• **What needs to be done**
Word for word, copy the line that contains "[00:00:01.04 to 00:00:02.08]" and each line after it in the data below. Pictures stay out of the copy.

• **Data extracts**
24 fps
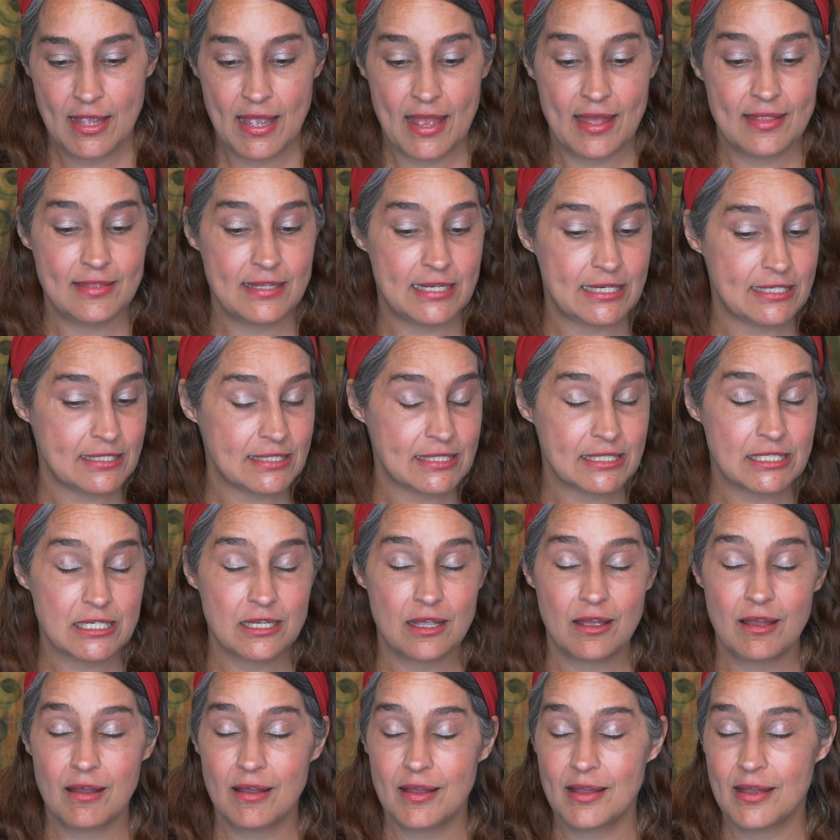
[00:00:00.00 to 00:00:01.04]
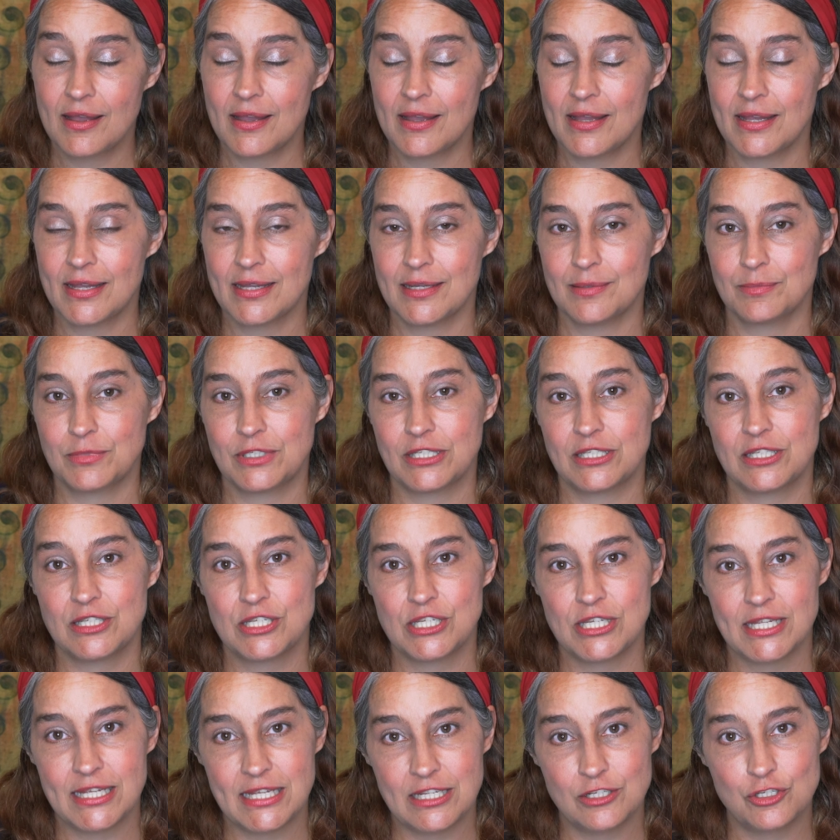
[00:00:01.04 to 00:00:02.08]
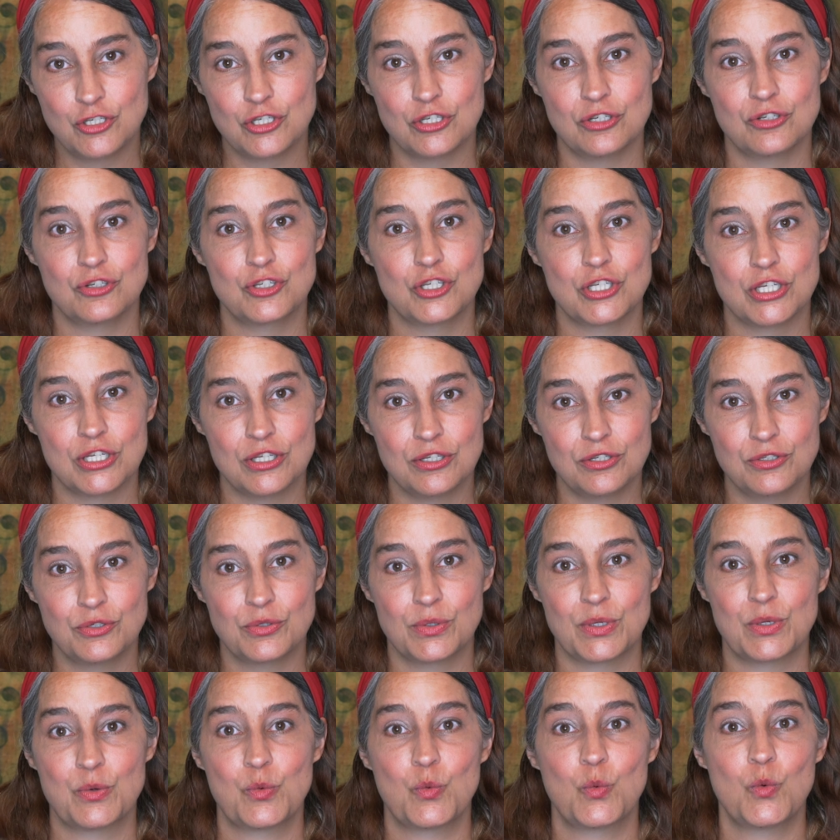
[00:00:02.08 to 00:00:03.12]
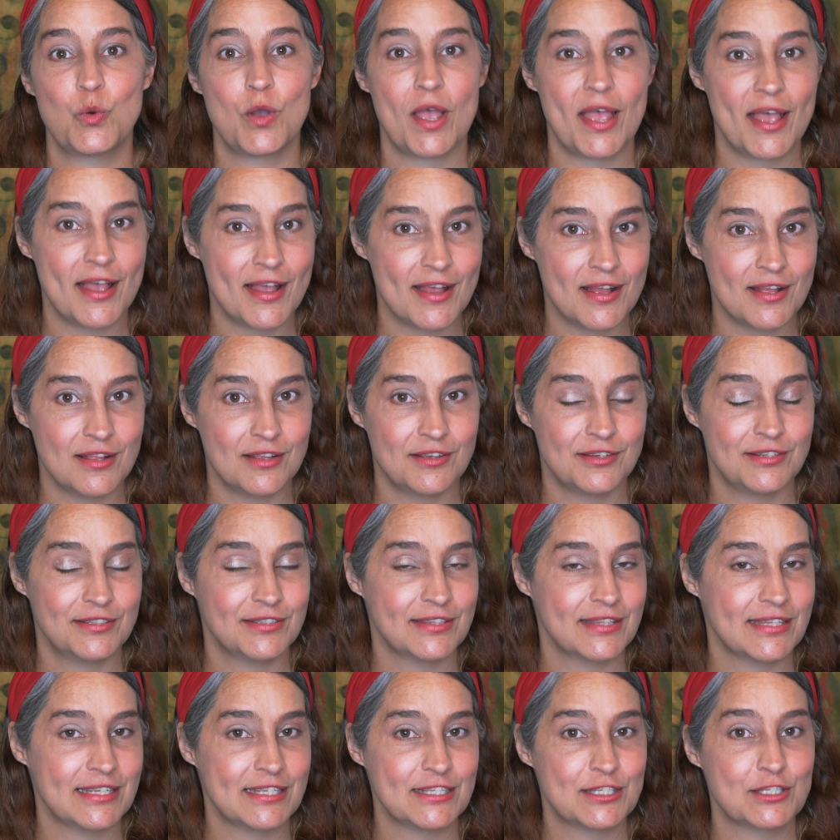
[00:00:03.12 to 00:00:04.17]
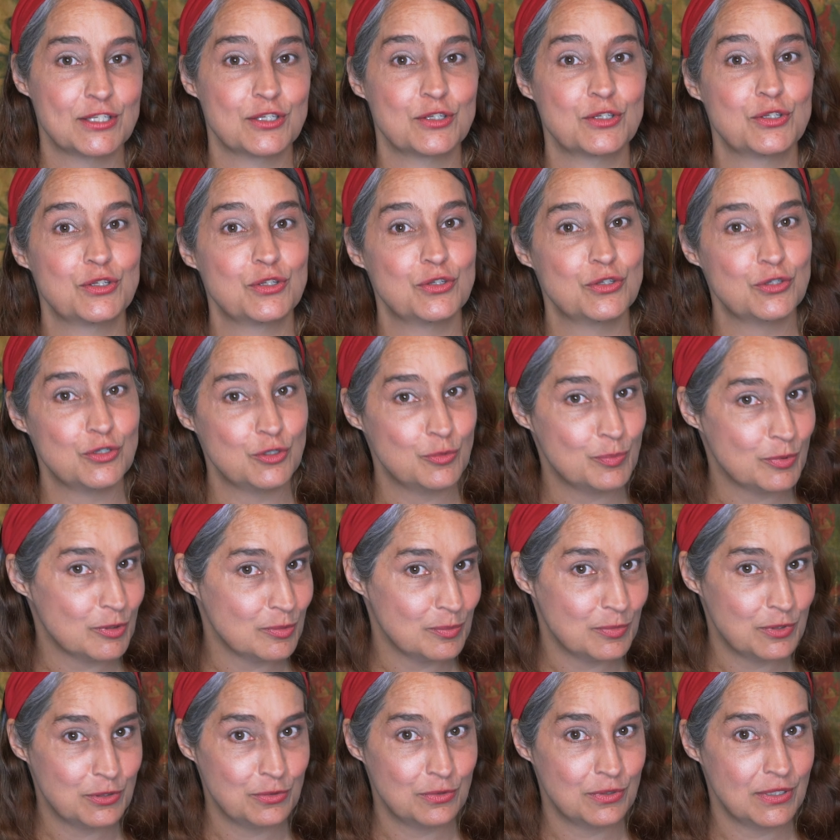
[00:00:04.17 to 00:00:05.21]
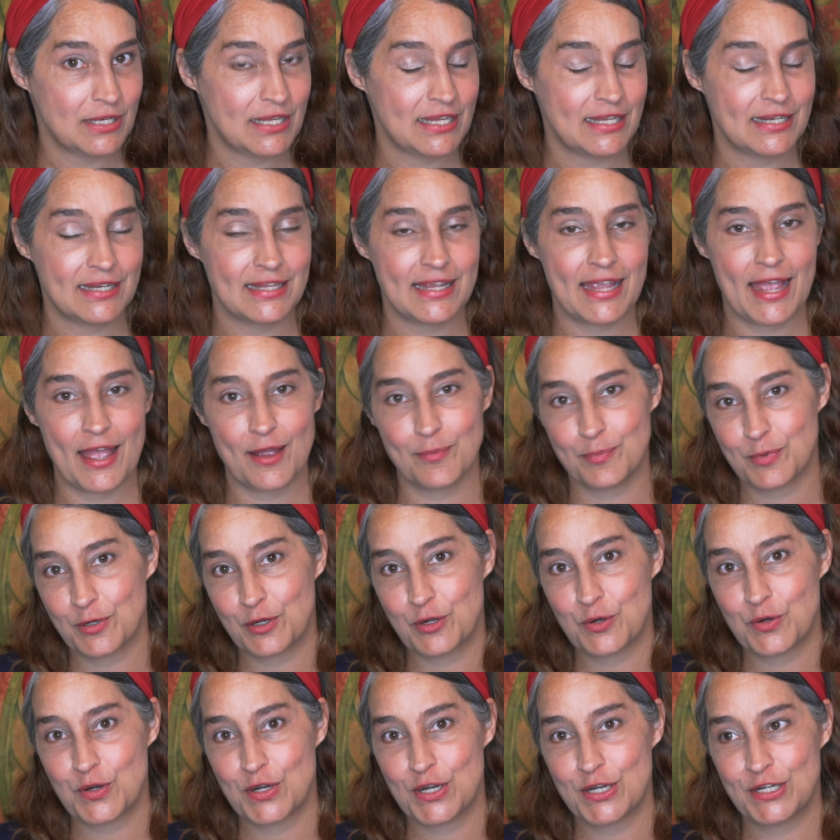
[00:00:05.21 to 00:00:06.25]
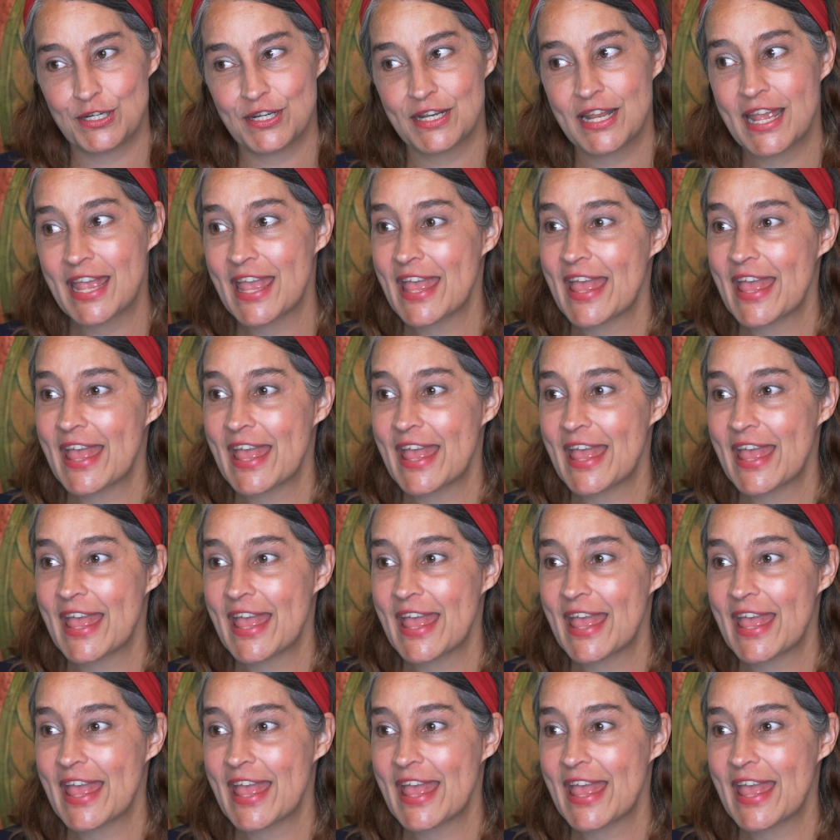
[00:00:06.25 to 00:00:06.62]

And it is time to teach your children well on this super moon in Capricorn.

• **Task answer**
[00:00:01.04 to 00:00:02.08]
[00:00:02.08 to 00:00:03.12]
[00:00:03.12 to 00:00:04.17]
[00:00:04.17 to 00:00:05.21]
[00:00:05.21 to 00:00:06.25]
[00:00:06.25 to 00:00:06.62]

And it is time to teach your children well on this super moon in Capricorn.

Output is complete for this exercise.